The Short Line Railroad Trail is a 3.5 mi trail in Western Baltimore County, Maryland. The trail segment begins approximately at the Charlestown Retirement Community off Maiden Choice Lane, south of the Baltimore National Cemetery, and ends at Frederick Road after traveling on several local streets in Downtown Catonsville. The trail connects the neighborhood of Paradise to Catonsville's Central Business District by using the abandoned right-of-way of the Baltimore and Potomac Railway. This portion of the B&P Railway was known as the "Short Line", spurring off the main line at Saint Agnes Station.

==Baltimore & Potomac Railroad==
Construction on the Baltimore & Potomac Railroad (B&P) began on December 6, 1883, at an estimated price of $37,000. As Catonsville expanded, the City and Suburban Electric Company began constructing an electric line from Baltimore along Frederick Road to Catonsville.

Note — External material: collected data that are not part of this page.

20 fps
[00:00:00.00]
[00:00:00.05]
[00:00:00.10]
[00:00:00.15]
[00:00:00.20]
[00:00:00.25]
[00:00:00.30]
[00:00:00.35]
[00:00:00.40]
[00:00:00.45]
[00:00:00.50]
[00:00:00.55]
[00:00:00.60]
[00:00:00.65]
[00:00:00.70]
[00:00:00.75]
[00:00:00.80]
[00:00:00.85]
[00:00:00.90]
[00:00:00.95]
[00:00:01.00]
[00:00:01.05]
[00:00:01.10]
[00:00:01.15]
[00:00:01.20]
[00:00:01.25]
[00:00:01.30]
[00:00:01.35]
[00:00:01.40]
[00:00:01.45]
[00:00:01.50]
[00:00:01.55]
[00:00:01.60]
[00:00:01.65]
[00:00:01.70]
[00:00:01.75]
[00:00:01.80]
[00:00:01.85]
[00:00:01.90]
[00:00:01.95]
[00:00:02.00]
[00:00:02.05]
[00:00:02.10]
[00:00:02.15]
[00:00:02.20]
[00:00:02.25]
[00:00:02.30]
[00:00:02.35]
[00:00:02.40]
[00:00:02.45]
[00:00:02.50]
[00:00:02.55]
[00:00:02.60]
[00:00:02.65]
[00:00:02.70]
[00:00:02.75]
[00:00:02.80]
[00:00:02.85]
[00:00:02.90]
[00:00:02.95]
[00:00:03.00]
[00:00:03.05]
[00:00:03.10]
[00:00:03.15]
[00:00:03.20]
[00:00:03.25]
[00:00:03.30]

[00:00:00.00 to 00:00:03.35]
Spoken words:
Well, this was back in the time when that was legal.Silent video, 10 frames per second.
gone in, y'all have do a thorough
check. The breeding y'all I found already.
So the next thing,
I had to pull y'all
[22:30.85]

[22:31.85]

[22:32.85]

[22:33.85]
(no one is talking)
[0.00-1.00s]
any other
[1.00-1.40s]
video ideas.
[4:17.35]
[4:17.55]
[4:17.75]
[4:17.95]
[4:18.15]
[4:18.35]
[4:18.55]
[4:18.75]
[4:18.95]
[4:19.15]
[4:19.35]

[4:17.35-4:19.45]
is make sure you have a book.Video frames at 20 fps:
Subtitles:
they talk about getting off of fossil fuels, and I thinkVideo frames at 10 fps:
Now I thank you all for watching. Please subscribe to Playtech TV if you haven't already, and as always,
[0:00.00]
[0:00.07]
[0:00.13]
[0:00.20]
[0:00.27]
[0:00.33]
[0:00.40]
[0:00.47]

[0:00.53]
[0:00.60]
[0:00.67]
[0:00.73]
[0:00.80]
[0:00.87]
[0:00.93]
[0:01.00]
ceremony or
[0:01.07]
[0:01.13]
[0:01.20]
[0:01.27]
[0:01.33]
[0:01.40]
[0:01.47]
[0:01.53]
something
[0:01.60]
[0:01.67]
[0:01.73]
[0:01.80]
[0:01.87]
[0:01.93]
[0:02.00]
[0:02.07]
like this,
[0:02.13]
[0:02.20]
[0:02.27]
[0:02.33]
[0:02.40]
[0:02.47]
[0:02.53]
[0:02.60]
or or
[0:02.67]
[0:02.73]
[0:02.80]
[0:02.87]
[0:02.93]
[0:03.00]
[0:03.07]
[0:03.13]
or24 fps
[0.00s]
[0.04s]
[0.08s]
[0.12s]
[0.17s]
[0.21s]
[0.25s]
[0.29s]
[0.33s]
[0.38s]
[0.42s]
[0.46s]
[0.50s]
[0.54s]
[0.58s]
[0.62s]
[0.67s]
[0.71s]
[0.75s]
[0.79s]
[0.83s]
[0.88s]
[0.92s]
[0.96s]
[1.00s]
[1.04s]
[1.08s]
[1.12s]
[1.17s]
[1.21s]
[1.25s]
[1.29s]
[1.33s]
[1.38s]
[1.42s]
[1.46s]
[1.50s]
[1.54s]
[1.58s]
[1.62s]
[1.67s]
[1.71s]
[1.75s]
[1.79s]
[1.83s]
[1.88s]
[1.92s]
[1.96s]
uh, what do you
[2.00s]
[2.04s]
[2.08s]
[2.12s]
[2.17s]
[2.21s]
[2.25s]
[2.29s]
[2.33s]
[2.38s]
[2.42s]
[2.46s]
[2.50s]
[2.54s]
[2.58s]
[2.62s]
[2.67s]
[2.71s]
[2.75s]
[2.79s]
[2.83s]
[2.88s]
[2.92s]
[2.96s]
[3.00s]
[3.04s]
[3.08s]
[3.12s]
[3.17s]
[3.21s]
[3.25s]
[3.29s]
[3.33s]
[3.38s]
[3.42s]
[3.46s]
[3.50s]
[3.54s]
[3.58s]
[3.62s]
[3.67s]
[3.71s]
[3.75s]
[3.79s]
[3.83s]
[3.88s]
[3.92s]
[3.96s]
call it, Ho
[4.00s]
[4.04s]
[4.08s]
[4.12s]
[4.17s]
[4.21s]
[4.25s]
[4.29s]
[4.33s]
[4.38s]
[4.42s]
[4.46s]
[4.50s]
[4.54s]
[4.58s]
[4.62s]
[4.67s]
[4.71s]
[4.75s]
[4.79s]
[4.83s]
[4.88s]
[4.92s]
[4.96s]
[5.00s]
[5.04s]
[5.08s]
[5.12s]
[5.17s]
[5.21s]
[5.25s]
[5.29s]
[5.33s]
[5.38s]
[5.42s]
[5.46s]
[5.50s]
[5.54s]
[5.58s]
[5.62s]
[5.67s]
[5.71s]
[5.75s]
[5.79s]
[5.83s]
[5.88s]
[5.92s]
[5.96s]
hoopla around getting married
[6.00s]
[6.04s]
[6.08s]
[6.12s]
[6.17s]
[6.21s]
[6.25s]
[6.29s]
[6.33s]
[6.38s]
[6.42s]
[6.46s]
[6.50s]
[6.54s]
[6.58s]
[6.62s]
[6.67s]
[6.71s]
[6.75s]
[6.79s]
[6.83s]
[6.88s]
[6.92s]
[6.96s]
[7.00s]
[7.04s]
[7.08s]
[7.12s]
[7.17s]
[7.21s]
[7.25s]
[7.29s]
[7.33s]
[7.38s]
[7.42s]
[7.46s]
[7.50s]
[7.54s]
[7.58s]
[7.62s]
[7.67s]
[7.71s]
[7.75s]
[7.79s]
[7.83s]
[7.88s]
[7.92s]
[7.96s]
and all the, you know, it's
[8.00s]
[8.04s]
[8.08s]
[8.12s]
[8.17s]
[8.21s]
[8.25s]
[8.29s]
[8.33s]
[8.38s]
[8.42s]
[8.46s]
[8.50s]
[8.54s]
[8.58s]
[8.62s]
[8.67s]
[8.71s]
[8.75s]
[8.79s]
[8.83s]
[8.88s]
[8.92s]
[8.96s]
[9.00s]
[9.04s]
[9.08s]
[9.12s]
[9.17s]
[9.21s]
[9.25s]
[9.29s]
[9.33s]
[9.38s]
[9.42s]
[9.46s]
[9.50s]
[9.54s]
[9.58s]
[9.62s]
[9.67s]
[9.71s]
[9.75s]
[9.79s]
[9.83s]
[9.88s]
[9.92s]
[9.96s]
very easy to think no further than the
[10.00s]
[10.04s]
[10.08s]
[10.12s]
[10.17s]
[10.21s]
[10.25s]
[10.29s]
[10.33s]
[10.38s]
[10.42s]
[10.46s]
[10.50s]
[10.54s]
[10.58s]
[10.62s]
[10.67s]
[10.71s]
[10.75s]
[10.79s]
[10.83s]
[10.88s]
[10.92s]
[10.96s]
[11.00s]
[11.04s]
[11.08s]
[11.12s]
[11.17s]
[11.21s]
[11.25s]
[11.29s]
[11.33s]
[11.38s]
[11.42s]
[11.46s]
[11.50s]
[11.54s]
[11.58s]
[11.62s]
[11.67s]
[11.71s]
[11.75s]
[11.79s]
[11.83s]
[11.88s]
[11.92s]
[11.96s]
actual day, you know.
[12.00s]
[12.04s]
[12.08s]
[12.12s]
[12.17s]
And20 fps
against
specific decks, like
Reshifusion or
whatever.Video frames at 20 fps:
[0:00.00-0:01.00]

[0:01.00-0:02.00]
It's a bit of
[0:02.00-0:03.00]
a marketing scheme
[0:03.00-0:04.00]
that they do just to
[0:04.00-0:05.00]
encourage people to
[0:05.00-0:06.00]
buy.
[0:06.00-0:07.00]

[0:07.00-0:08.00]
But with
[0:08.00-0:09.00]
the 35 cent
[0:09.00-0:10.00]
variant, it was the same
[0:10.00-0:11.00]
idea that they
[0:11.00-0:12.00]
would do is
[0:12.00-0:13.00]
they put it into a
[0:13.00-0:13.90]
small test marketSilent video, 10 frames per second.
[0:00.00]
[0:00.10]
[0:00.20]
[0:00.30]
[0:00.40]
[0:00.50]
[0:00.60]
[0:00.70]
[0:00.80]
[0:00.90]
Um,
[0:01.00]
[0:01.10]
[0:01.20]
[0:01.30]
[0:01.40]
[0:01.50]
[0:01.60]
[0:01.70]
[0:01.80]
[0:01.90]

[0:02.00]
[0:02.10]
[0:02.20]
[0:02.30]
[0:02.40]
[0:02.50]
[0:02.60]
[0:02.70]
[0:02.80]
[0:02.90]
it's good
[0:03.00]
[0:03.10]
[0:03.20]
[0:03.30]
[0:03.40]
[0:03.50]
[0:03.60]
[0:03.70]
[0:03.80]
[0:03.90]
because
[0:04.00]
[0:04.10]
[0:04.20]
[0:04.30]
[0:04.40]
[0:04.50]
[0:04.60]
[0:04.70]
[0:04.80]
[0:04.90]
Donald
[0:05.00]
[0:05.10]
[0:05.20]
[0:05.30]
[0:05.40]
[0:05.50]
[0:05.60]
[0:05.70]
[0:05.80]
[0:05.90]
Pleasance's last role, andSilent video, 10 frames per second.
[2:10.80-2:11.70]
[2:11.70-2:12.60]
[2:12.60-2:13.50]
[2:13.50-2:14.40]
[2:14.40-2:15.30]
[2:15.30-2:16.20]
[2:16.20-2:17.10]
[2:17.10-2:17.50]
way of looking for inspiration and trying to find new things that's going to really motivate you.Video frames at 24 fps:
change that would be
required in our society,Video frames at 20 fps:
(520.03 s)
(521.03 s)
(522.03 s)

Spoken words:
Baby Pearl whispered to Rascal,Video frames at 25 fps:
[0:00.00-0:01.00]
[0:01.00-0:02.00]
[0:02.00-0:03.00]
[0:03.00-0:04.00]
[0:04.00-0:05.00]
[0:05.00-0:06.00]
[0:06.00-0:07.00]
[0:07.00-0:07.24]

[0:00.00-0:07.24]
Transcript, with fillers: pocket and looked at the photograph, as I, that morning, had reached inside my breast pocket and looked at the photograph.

When Streetcar #9 was completed in 1897, passenger ridership on the Short Line diminished significantly. This resulted in a deficit in operating revenue for the B&P causing them to discontinue passenger service in 1898.

==Caton & Loudon Railway==
The B&P had not released their claims as related to freight traffic, and continued to offer freight service on a flexible schedule that allowed them to earn a profit. The Great Depression would eventually lead to the end of the Short Line Railroad due to decreasing revenues. In October 1945, Hudson Realty Company bought the Short Line, forming the new Caton & Loudon (C&L) Railway. As freight demand diminished, Penn Central Transportation Company officially canceled the C&L Railroad on July 28, 1973.

==Future expansion==
In 2014, the University of Maryland, Baltimore County announced plans to connect to the Short Line RR Trail, byway of Spring Grove Hospital Center on Hilltop Road.